The bill, which Gov. Robert F. McDonnell (R) signed Wednesday, is unconstitutional. It trenches on the federal government’s war powers and violates conditions under which Virginia and other states have received billions of dollars of federal funding. It has dangerous symbolic and practical consequences and undermines the cooperation necessary to disrupt and defeat al-Qaeda plots on our shores.
The basis of this legislation in Virginia and 11 other states (Arizona, Kansas, Maine, Maryland, Missouri, Oklahoma, Rhode Island, Tennessee, Utah, Washington and West Virginia) is a gross misunderstanding or intentional misreading of the detainee provisions in the 2011 National Defense Authorization Act (NDAA).
Some members of the tea party and the Tenth Amendment Center, a conservative group devoted to states’ rights, have joined with the American Civil Liberties Union to monger fear over federal detention authority. Under their contorted reading of the act, federal law requires all U.S. citizens suspected of terrorism to be held in military custody and strips them of all constitutional rights.
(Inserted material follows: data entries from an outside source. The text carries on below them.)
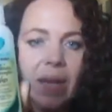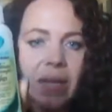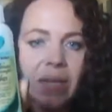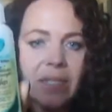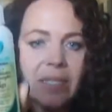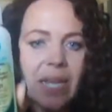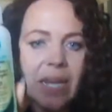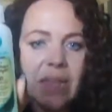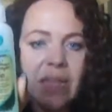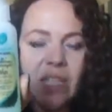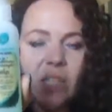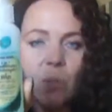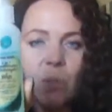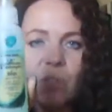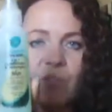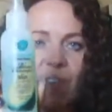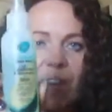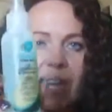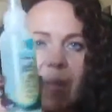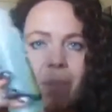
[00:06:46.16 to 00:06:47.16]
And like I say, this
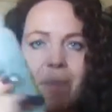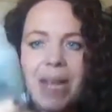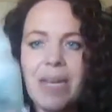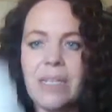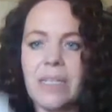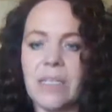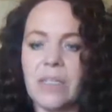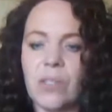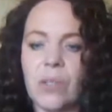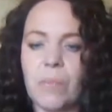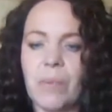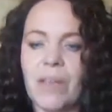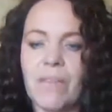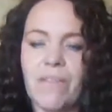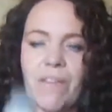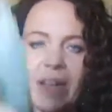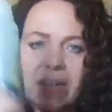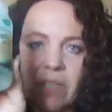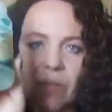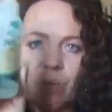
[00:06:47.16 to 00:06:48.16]
was recommended to me.
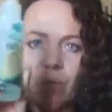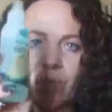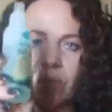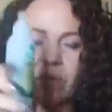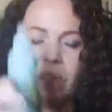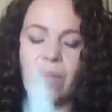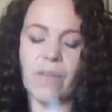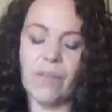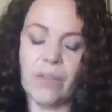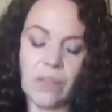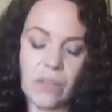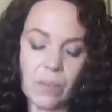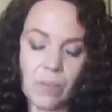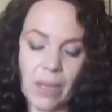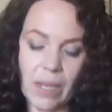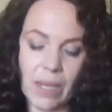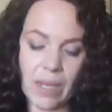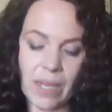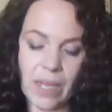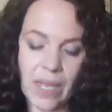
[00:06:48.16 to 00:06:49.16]
In fact, it was given
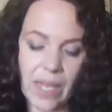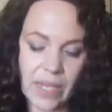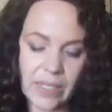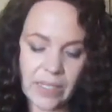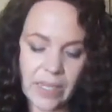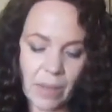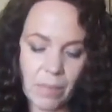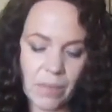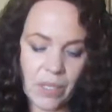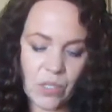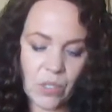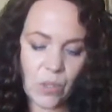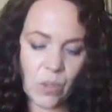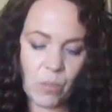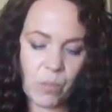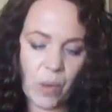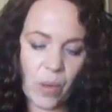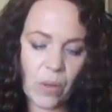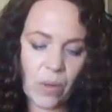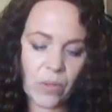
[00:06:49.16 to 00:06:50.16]
to me. He sent me
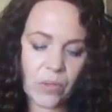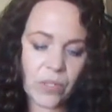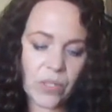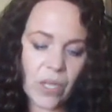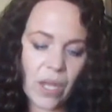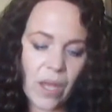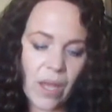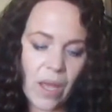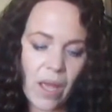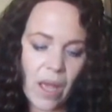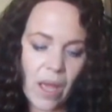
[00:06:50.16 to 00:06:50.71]
2 bottles.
But although the NDAA describes military custody as the primary policy option for dealing with captured enemy combatants, the president retains, as is constitutionally proper, discretion to utilize the civilian justice and penal systems. In fact, the NDAA did not change settled law at all. It says that “nothing in this section shall be construed to affect existing law” related to the detention of U.S. citizens captured or arrested in the United States. Furthermore, under the Supreme Court’s post-Sept. 11 rulings, especially
Hamdi v. Rumsfeld
and
Boumediene v. Bush
, enemy combatants (regardless of citizenship) may be held for the duration of the hostilities, but anyone in military custody, whether in the United States or Guantanamo, is able to exercise habeas corpus rights to challenge the detention.
Despite these facts, some continue to fight what they see as a federal leviathan that acts extra-constitutionally all the time. But the federal government has the primary role in national security. Although comprehensive detention legislation has proved elusive, the language in the NDAA reflects the considered and constitutionally binding judgment of Congress and the president on an issue over which the federal government properly holds sway.
Since Sept. 11, 2001, al-Qaeda and its affiliates have recruited terrorists in the United States. Under the law of armed conflict — which predates the 2001 attacks — enemy combatants, regardless of citizenship, may be detained for the duration of the hostilities.